Linguistic niceties aside, the potential problem with the open ENUM as illustrated by this Irish launch is that it is in effect publishing your telephone number for the world to see via an open database, so that potentially it could lead to similar problems of spamming that we see when email addresses are publicly exchanged.
The promise of the private ENUM, as an alternative infrastructure using similar technologies, is that your mobile operator will protect your privacy and only give the information to other valid operators (that could include Internet-based VoIP providers who have paid to be part of the scheme. They have ample experience of this type of information exchange between operators through the use of the roaming agreements that allow us all to make and receive calls and SMS text messages anywhere in the world. Whilst there has been some criticism of expensive roaming changes, everyone agrees it is an invaluable service.

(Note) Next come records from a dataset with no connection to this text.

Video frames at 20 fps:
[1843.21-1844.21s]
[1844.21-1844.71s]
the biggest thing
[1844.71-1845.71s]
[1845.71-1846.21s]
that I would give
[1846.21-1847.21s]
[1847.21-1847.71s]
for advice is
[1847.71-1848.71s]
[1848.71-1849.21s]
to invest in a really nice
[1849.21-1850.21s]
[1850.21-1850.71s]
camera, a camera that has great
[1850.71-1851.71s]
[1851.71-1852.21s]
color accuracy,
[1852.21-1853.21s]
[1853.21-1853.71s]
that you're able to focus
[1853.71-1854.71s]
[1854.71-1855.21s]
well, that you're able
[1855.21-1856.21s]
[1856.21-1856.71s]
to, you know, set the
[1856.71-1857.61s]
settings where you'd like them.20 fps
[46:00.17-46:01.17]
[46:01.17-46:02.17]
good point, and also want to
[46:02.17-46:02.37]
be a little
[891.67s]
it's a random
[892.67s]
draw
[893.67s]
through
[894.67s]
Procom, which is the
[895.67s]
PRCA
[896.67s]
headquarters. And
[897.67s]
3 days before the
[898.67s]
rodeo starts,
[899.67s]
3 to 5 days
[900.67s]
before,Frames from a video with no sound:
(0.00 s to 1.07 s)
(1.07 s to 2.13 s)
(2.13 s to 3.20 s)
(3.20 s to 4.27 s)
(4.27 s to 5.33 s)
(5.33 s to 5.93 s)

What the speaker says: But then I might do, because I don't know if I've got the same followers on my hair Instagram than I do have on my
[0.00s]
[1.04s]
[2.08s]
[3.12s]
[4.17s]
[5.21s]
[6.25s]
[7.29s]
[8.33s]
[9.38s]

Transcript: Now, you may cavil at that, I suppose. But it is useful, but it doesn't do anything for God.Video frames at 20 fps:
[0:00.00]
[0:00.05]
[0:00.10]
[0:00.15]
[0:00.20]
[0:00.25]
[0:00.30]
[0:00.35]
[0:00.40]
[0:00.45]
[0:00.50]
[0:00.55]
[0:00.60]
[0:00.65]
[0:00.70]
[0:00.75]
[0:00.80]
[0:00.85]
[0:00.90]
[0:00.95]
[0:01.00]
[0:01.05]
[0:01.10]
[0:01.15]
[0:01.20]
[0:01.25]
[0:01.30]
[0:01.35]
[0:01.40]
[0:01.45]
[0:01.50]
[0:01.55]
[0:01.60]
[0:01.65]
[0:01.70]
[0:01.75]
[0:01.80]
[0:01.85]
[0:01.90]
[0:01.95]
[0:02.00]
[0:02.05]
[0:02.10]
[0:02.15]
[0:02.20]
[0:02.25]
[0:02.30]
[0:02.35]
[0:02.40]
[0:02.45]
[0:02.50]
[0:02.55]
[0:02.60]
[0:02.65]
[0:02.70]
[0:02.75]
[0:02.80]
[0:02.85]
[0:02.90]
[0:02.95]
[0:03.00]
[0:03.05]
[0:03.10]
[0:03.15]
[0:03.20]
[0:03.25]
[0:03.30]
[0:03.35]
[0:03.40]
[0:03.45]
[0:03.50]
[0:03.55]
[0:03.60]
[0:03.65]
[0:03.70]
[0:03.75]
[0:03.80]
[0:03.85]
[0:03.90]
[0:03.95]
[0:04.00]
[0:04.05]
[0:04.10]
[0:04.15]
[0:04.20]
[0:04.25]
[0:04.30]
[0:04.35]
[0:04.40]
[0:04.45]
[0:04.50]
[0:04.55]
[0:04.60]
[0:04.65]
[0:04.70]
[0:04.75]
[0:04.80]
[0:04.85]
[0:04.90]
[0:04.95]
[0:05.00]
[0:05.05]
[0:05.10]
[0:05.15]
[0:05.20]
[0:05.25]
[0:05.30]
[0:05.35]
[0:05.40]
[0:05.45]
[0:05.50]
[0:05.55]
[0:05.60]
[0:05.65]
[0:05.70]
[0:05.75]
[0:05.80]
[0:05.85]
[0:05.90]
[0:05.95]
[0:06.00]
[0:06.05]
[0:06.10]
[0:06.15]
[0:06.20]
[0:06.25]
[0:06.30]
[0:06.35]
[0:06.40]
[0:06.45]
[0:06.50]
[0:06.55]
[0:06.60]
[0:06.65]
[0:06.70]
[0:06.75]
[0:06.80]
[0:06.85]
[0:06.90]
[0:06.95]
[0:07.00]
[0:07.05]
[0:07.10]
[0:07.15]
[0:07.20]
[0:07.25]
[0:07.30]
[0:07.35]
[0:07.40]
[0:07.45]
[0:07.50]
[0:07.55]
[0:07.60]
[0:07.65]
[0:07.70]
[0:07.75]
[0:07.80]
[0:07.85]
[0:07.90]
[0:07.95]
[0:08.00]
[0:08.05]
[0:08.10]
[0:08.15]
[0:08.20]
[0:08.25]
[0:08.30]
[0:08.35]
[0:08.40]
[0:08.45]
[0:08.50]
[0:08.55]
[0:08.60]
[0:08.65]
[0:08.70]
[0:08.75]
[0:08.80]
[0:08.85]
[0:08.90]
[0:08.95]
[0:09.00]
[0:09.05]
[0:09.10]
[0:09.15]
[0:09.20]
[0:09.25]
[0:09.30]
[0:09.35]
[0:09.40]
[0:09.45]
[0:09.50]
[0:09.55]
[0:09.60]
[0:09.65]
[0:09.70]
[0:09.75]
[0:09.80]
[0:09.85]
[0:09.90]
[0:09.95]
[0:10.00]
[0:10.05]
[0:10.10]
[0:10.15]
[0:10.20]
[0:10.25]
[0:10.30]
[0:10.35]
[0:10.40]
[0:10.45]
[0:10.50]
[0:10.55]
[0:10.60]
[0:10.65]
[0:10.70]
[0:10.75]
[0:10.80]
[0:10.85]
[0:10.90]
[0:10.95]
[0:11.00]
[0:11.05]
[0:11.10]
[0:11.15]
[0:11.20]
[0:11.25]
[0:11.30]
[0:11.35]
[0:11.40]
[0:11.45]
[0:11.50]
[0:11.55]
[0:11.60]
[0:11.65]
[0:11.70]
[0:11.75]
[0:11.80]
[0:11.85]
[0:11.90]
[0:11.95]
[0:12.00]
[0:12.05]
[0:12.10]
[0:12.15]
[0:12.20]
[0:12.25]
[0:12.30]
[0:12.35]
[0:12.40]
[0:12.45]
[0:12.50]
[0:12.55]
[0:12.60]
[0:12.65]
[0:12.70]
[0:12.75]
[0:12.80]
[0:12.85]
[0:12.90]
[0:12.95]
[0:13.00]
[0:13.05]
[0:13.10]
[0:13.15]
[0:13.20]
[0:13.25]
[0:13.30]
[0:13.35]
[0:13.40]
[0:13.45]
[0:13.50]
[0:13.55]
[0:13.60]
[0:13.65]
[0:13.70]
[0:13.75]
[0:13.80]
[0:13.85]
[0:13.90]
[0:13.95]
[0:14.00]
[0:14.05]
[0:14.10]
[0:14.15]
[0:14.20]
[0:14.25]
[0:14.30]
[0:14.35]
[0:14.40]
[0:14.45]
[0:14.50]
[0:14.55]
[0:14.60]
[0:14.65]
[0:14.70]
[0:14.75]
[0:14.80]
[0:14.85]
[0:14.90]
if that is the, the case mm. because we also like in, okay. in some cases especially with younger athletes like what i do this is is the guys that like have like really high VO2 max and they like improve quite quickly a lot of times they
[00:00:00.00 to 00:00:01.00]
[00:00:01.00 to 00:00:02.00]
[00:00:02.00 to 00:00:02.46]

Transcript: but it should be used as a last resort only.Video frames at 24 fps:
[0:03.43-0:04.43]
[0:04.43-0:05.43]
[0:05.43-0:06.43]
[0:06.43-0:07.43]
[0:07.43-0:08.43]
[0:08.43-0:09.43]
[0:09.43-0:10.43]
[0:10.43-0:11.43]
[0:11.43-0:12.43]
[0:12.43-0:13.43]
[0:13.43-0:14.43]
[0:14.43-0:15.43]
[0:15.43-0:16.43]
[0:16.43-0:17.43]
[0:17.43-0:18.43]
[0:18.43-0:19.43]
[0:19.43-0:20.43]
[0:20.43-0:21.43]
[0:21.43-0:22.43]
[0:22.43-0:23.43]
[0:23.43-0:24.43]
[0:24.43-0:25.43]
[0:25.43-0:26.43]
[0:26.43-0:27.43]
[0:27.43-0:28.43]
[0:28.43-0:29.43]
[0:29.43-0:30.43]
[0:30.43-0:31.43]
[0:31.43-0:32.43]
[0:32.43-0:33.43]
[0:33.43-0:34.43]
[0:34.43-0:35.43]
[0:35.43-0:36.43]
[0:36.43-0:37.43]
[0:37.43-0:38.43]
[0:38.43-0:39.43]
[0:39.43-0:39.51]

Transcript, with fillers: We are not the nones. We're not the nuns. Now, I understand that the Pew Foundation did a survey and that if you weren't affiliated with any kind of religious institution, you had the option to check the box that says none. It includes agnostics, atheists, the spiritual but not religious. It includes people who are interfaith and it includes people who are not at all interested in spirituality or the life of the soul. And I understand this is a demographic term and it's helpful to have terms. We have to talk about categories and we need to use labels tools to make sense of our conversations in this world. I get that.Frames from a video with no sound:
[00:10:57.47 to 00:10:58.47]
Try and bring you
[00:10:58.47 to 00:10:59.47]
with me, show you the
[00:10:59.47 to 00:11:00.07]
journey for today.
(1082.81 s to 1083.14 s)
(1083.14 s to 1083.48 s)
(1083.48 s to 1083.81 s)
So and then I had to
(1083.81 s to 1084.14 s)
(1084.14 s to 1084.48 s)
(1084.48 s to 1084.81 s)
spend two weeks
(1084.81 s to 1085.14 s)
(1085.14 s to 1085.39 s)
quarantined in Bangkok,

I have noted before that I feel that it it is no coincidence that this solutions to the business problem of information exchange between operators arose in the European Union, a strange political beast where independent nation states have agreed to sacrifice some of their sovereignty in exchange for lasting pace and economic stability. It means we are constantly debating where the line between sovereignty and shared rules lies, and it places us in a good position to develop models that work where international boundaries need to be crossed, and everyone's opinions and rights need to be given due credit. Alternatively US and Chinese solutions tend to assume one size fits all, and are less likely to sit well with smaller countries jealous of their own ways of doing things. It takes all sorts of course, but I feel the EU has a lot to offer in developing working solutions for cooperating countries, legal systems, and shared critical infrastructures, such as the Internet and the telephone network, that cross these boundaries.